Like car insurance, a homeowners insurance policy is a necessity for every owner. Not only will it protect you in the event of theft, fire, or other disaster, but it offers protection if someone is injured on your property. Unfortunately, many people discover too late that they’re underinsured. Use my basic guide to determine how much insurance to buy and which policy elements to look for. Once you know what you need, use a company like NetQuote to request several home insurance quotes and then compare the offers.
If you have a single family home, then you will most likely need an HO-3 policy, which covers the structure, contents, and liability. If you have a condo, then you’ll need an HO-6 policy. It covers the contents, structures in the section you own, and possibly some liability. The building’s insurance, purchased through the homeowner’s association takes precedence for most structural claims. Your HOA bylaws can guide you in buying condo insurance.
Additional Policy Elements
When shopping for a policy, make sure the following elements are included, or at least discussed, before you make a decision about which policy is best.
Replacement coverage covers the actual replacement cost in a total loss. Any other form of coverage may not be enough if local building costs have risen since you bought the home. If you can afford it, buy 100% replacement coverage. 90% coverage is a minimum. Contact a local custom contractor to get an estimate of the replacement cost for your home. Some insurers cap replacement coverage at 100-120% of the current value, but look for one without a cap in case building costs rise faster than values.
An inflation guard increases your policy annually based on the local inflation rate so that your coverage stays current with the value.
If your home is more than ten years old, it’s probably not fully compliant with current building codes. Ordinance-and-law coverage will cover the cost of bringing the home into compliance.
Some liability coverage is included in the basic policy, but you can choose to add more. Liability covers you if there is accident on your property.
Displacement insurance covers the costs you incur if you have to live elsewhere while your home is rebuilt after a fire, floor, or disaster. Usually the minimum coverage is sufficient.
Home Business Rider
If you operate a business out of your home, you need a home business rider to cover your business equipment. If you see clients in your home, you should also get a separate business liability policy.
In most cases, computers, electronics, instruments, artwork, and jewelry aren’t covered by your basic policy. Have artwork or jewelry appraised and buy a rider for that amount. You can rely on receipts for coverage of computers, electronics, and instruments (assuming you don’t have a Stradivarius violin.)
Even if you don’t live in a flood plain, you may want to buy flood insurance. Although most homeowners policies will cover water damage due to wind-driven rain, they may not cover the damage if that rain causes a landslide or ground flooding. If you live in a flood-prone region, you can buy flood insurance from FEMA.
If you live in California, you need earthquake insurance. You’ll have to buy it from the California Earthquake Authority, but you can usually do so through your homeowners insurance company.
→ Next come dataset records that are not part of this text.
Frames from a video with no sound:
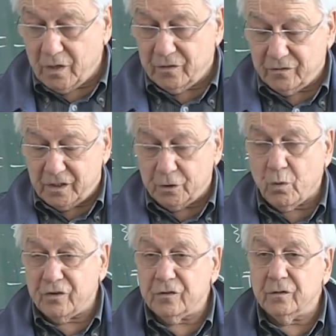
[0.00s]
is the
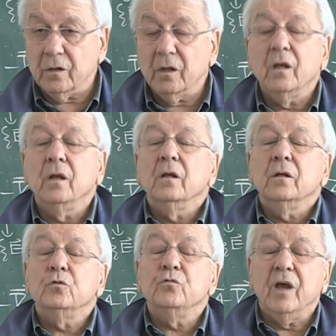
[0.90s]
equation,
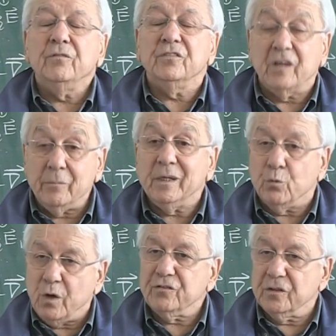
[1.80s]
do we have the same
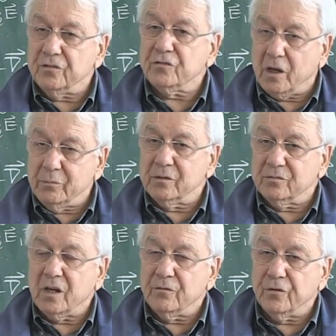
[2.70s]
equation describing the
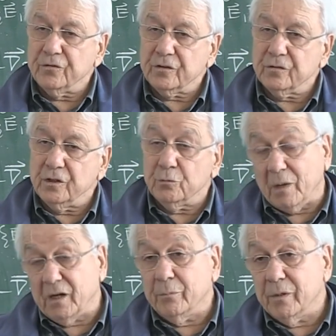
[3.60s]
same physics? It
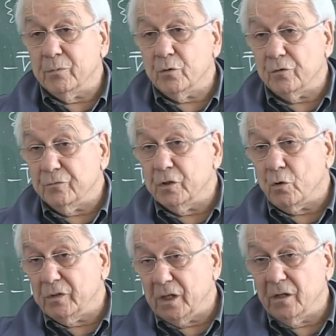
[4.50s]
better be, because we
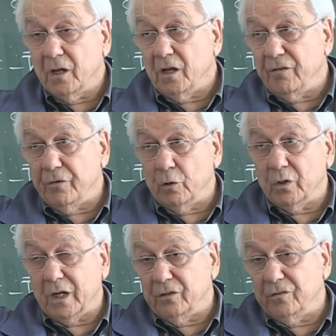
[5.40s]
know that if you
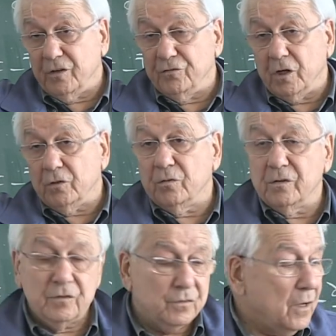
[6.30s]
look at the
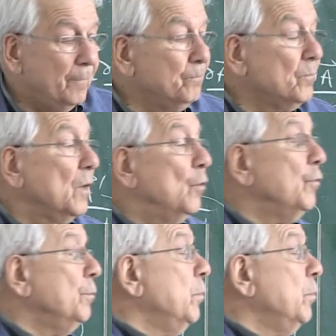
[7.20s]
trajectories of a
Wise Homeowners Insurance Use
Before you buy insurance, investigate several companies with your state insurance commission and shop around for competing offers. The cheapest may not be the best – it could indicate stingy coverage or slow response times.
Double-Check the Fine Print
Before agreeing to the policy, ensure that the above elements are included. You should also verify that it covers the replacement cost of the contents, rather than the depreciated value.
Keep Good Records
Save receipts for big-ticket items, a home inventory, and photos or a home inventory video in a safe-deposit box. Update it annually.
Avoid Making Claims
Avoid making small claims, especially if they’re lower than your deductible. Your insurance could be cancelled if you make more than two claims in three years.
Don’t Buy a Big Dog
Due to bites, some insurance companies will cancel policies or refuse to cover owners of certain dog breeds. Before you buy this kind of dog, make sure your policy will still cover you.
Your homeowners insurance policy is designed to help you recover from theft or the loss of your home. If you use it wisely, you won’t have to worry that your policy will be cancelled. If you keep careful records and shop carefully to find a good insurance company, you’ll also have an easier time making a claim when the time comes. Although it’s tempting to skimp, buy the best policy you can. You don’t want to discover you don’t have enough coverage if your home is wiped out in a fire.